The cause of all this disaster did not begin to be unravelled until a century later. In the early twentieth century, scientists began to study the impact of volcanic eruptions on climate. By analysing historical records, the American atmospheric physicist William Jackson Humphreys linked the phenomena from the year without a summer to the violent eruption of the Tambora volcano on the Indonesian island of Sumbawa, which began in April 1815. The speculative hypothesis of Humphreys was confirmed in 1979 by the oceanographer Henry Stommel and his wife Elizabeth in their article “The year without a Summer,” published in Scientific American.

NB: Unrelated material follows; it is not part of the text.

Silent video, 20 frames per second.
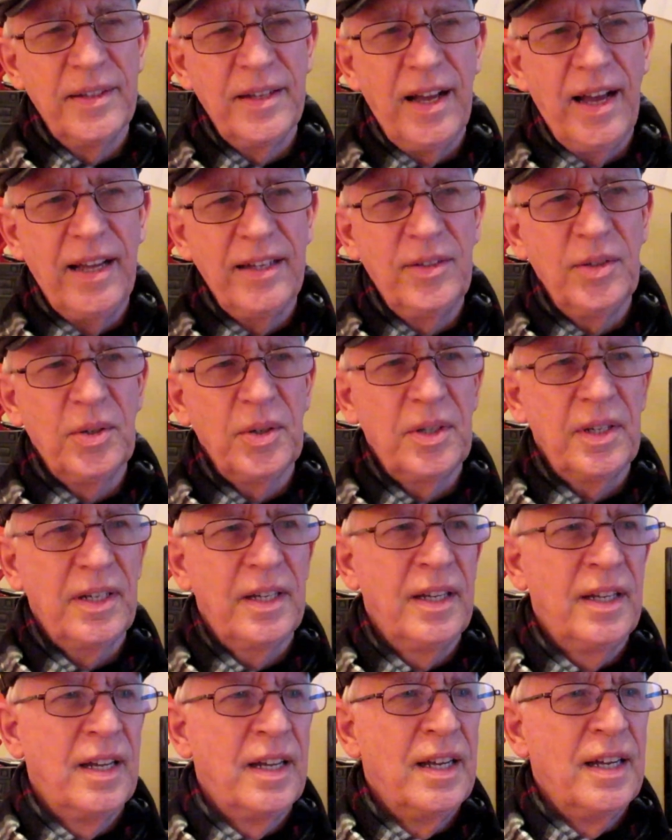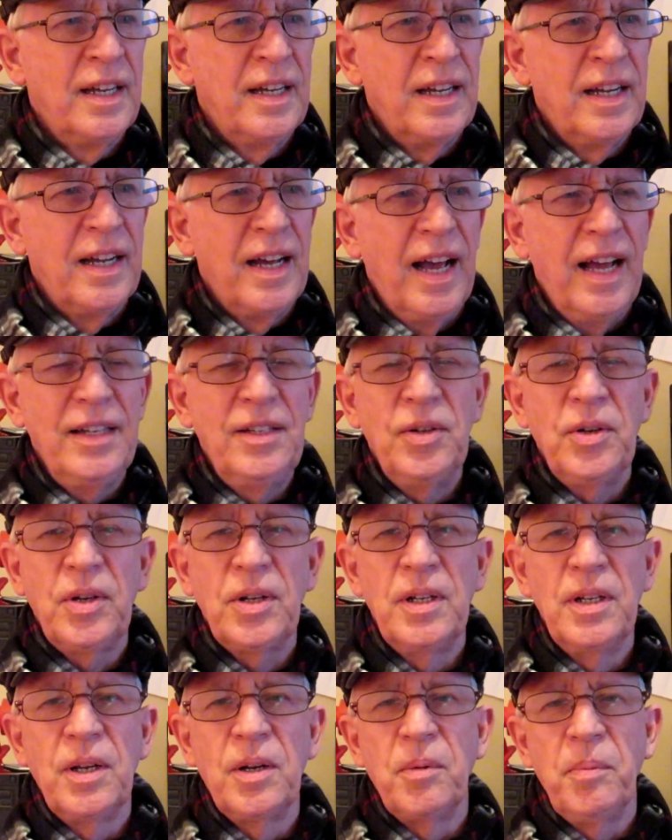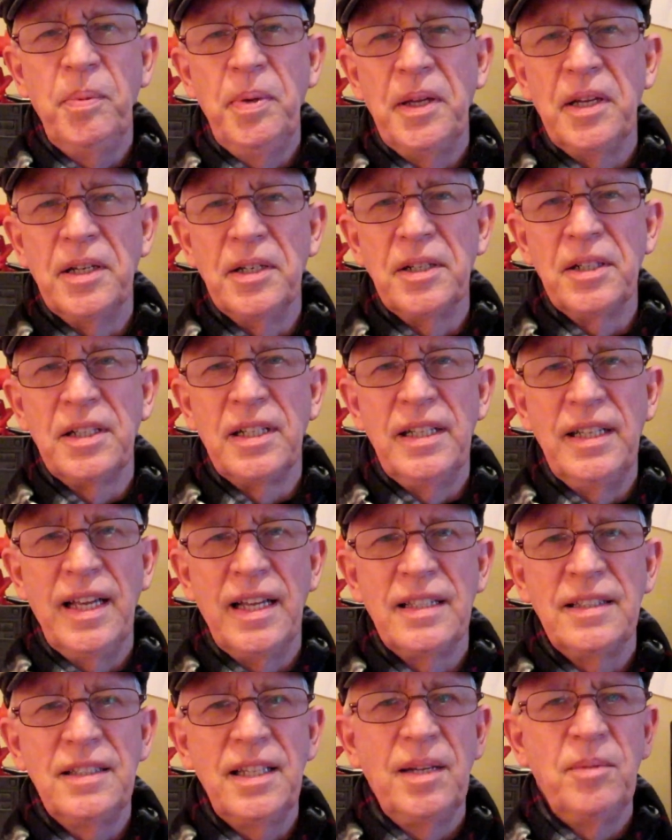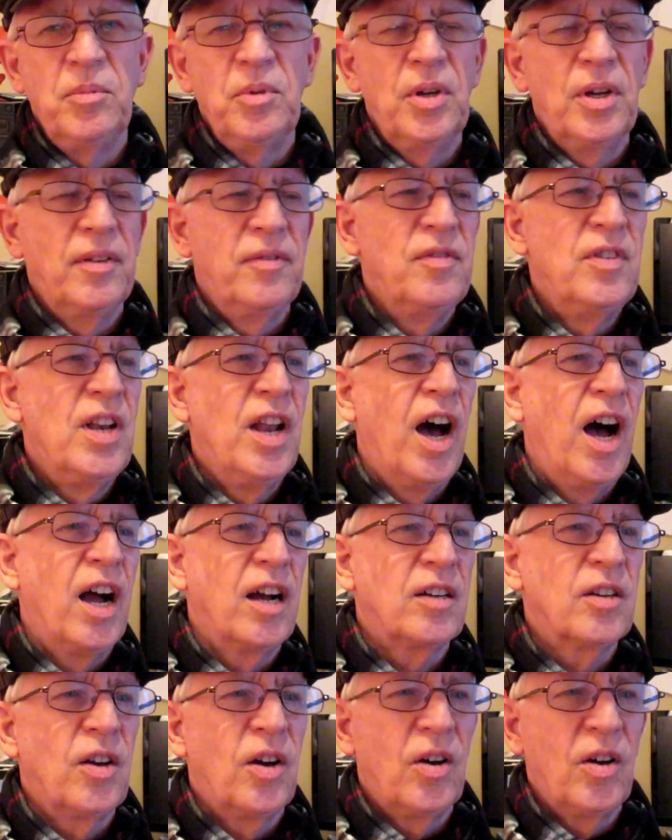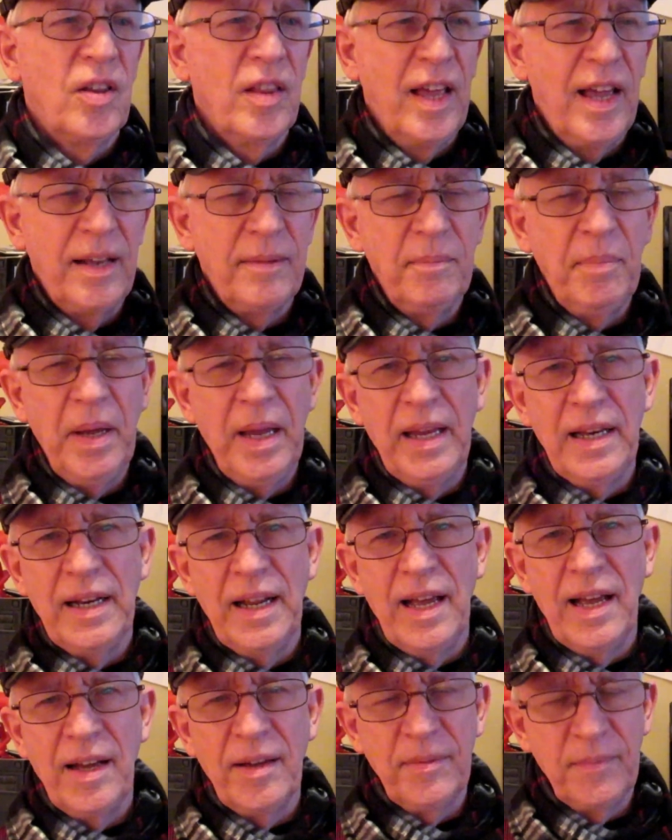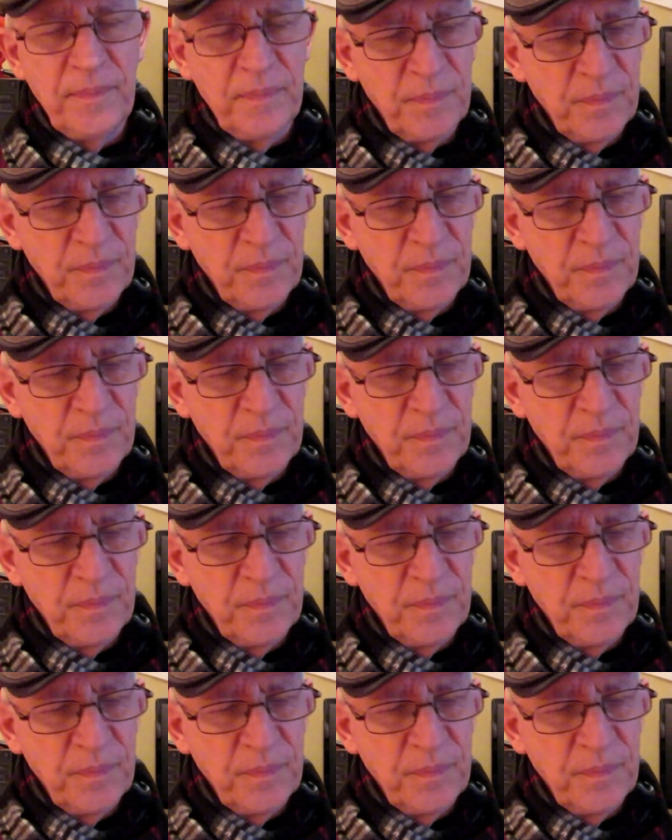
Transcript: I took I took a little pill and that seemed to have knocked all that pain out.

Commemorative stamp of the Tambora’s great eruption bicentennial. Credit: Postal Service

Evidence of the long range of the emissions from Tambora has been found in the high sulphur content in samples of polar ice from the time, says paleoclimatologist Robert Mulvaney of the British Antarctic Survey to OpenMind from a research vessel in the Weddell Sea (Antarctica). “Very large eruptions (such as Tambora) can lift material very high in the atmosphere, and into the stratosphere,” explains Mulvaney. “Once in the stratosphere, the sulfur dioxide can oxidise into sulphuric acid, which is taken up by tiny water droplets to form a haze in the stratosphere that can reflect incident sunlight back away from the Earth, causing less light to penetrate through the atmosphere, and the Earth to cool.” This sulphuric acid circulating in the stratosphere is then detected in ice cores. In this way, scientists can estimate the volume of emissions from an eruption.

But even though nowadays the idea has spread that Tambora was the cause of the year without a summer, this is really only half true. The truth is that cooling had already begun before the eruption, between 1809 and 1810. In the late eighteenth century, a period of low solar activity called the Dalton Minimum began, which lasted until 1830 and reduced temperatures worldwide. And the story does not end there; in the ice cores, scientists found the smoking gun of another strong eruption, which occurred in 1808 or 1809 and which must have contributed to cooling even before Tambora. Of this eruption we knew absolutely nothing.

Sulphate content in samples of polar ice. Peaks are connected with great volcanic eruptions. Credit: Robert Mulvaney

We learned more in 2014, when a team of geologists, volcanologists and historians from the University of Bristol (UK) managed to unearth two historical accounts written by, respectively, the Colombian scientist Francisco Jose de Caldas and Peruvian Jose Hipolito Unanue. Both men describe atmospheric anomalies typically associated with volcanic eruptions, which have allowed the researchers to suggest a date: December 4, 1808, give or take a week.

Where the eruption happened is still a mystery. As noted by the first author of the work, the Spaniard Alvaro Guevara-Murua, “the eruption must have occurred in the tropics,” but “the location may be remote.” As an example, in 1883 the atmospheric signs of the eruption of Krakatoa took six days to reach Colombia. Somewhere in the world, perhaps on a remote island, perhaps under the sea, a volcano partially responsible for the year without a summer is still waiting to be discovered.